The switch makes clear sense if you receive 40 or more emails per day that require a reply, you are on Gmail or Outlook, and you have already noticed that a cleaner inbox has not meaningfully reduced the time you spend writing responses. SaneBox solved the noise problem; the composing time is what remains. At $16.99/month versus SaneBox's Dinner plan at $36/month, Agentys costs less while adding the drafting layer that SaneBox does not provide.
The switch also makes sense if you are currently running SaneBox alongside a separate AI writing tool or a follow-up tracker. Consolidating to a single tool that handles filtering, drafting, and follow-up detection reduces your monthly tool spend and the mental overhead of managing multiple subscriptions.
If you need IMAP-universal support across many providers, SaneBox is still the filtering option there for one plain reason — Agentys connects only to Gmail and Outlook, so it does not reach those inboxes at all. For most Gmail and Outlook users past 40 replies a day, though, the composing time is exactly what Agentys removes, and that is the cost filtering alone never touches.
The Radicati Group estimates that 361 billion emails were sent daily in 2024, a figure projected to grow through 2028 (Radicati Group, *Email Statistics Report 2024-2028*, 2024).
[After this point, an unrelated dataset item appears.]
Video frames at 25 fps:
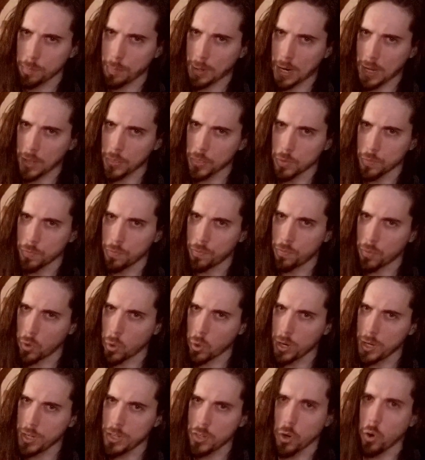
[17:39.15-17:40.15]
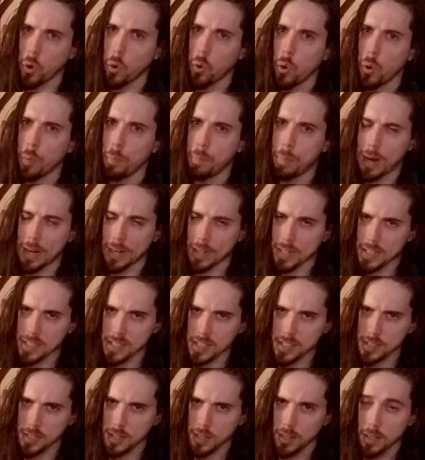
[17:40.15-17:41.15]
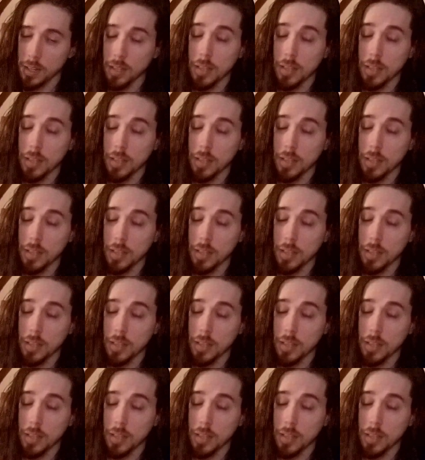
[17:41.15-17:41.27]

path of void or balance.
The per-user volume problem is not getting smaller. Tools that only filter are solving a necessary but insufficient piece of the problem. The question every SaneBox user eventually reaches is not whether filtering was worth it — it usually was — but whether filtering is enough.
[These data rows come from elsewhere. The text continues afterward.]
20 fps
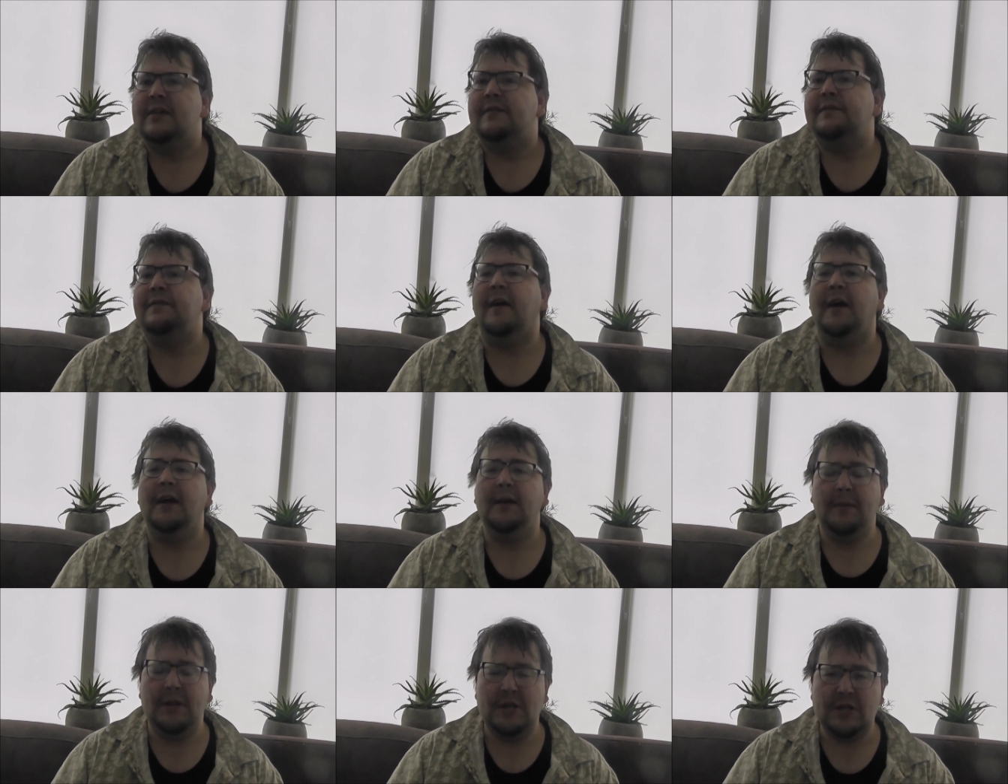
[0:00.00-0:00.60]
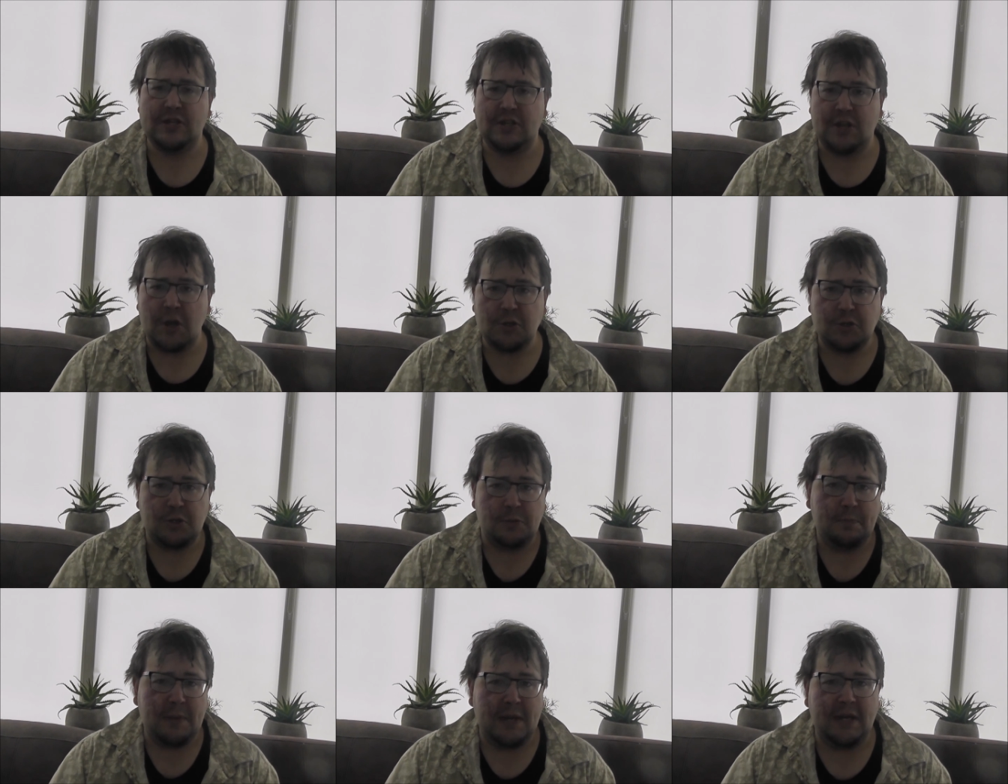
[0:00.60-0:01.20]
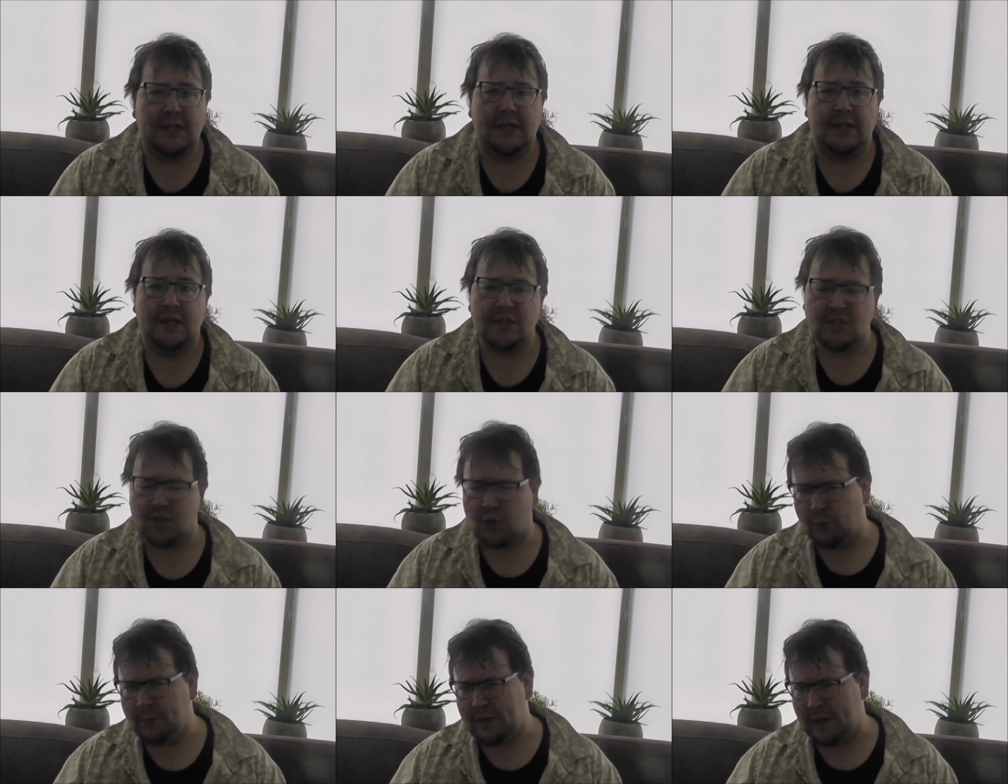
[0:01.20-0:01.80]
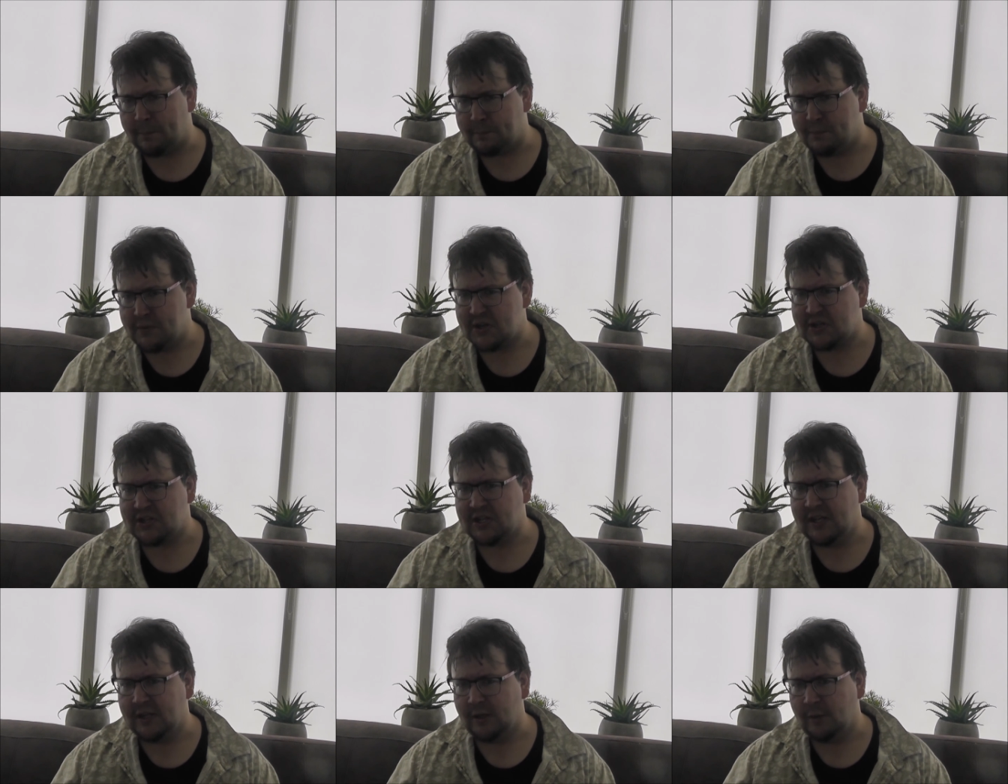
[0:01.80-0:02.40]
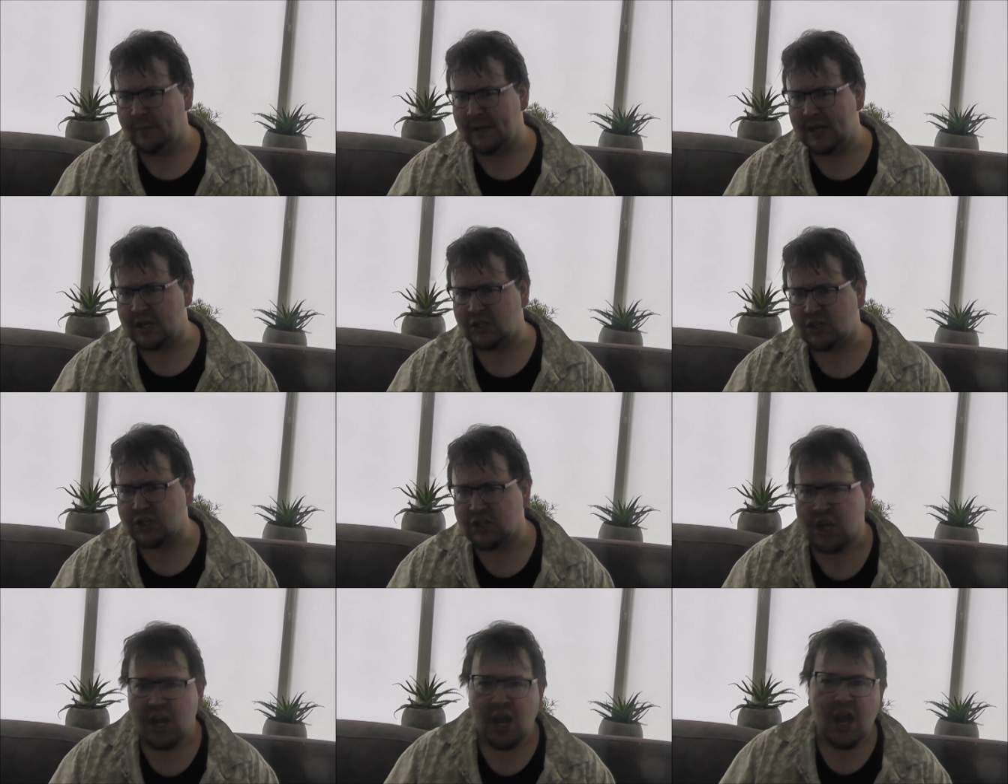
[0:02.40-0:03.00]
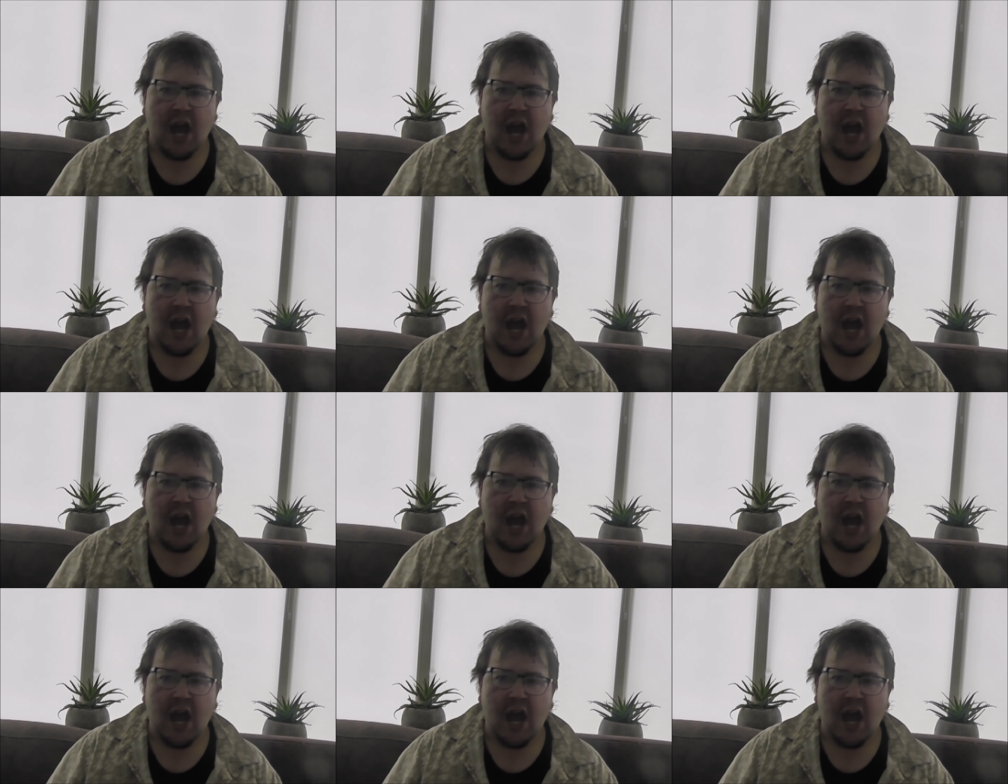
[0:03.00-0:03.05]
Find me on social media to call me a pretty little bitch,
SaneBox is not a product you outgrow because it got worse. You outgrow it because the problem it solves is upstream of the problem you are now trying to fix. If you are on Gmail or Outlook, your inbox is already clean thanks to SaneBox, and you are still spending two hours a day on email — the bottleneck is not filtering, it is drafting. Agentys at $16.99/month addresses that next layer: automatic draft generation, style-matched to your voice, with priority sorting built in. The one honest caveat is platform: if you are not on Gmail or Outlook, Agentys cannot reach your inbox, so SaneBox stays the filtering option there. On Gmail or Outlook, the switch is worth considering the moment a cleaner inbox and a full reply queue start to look the same.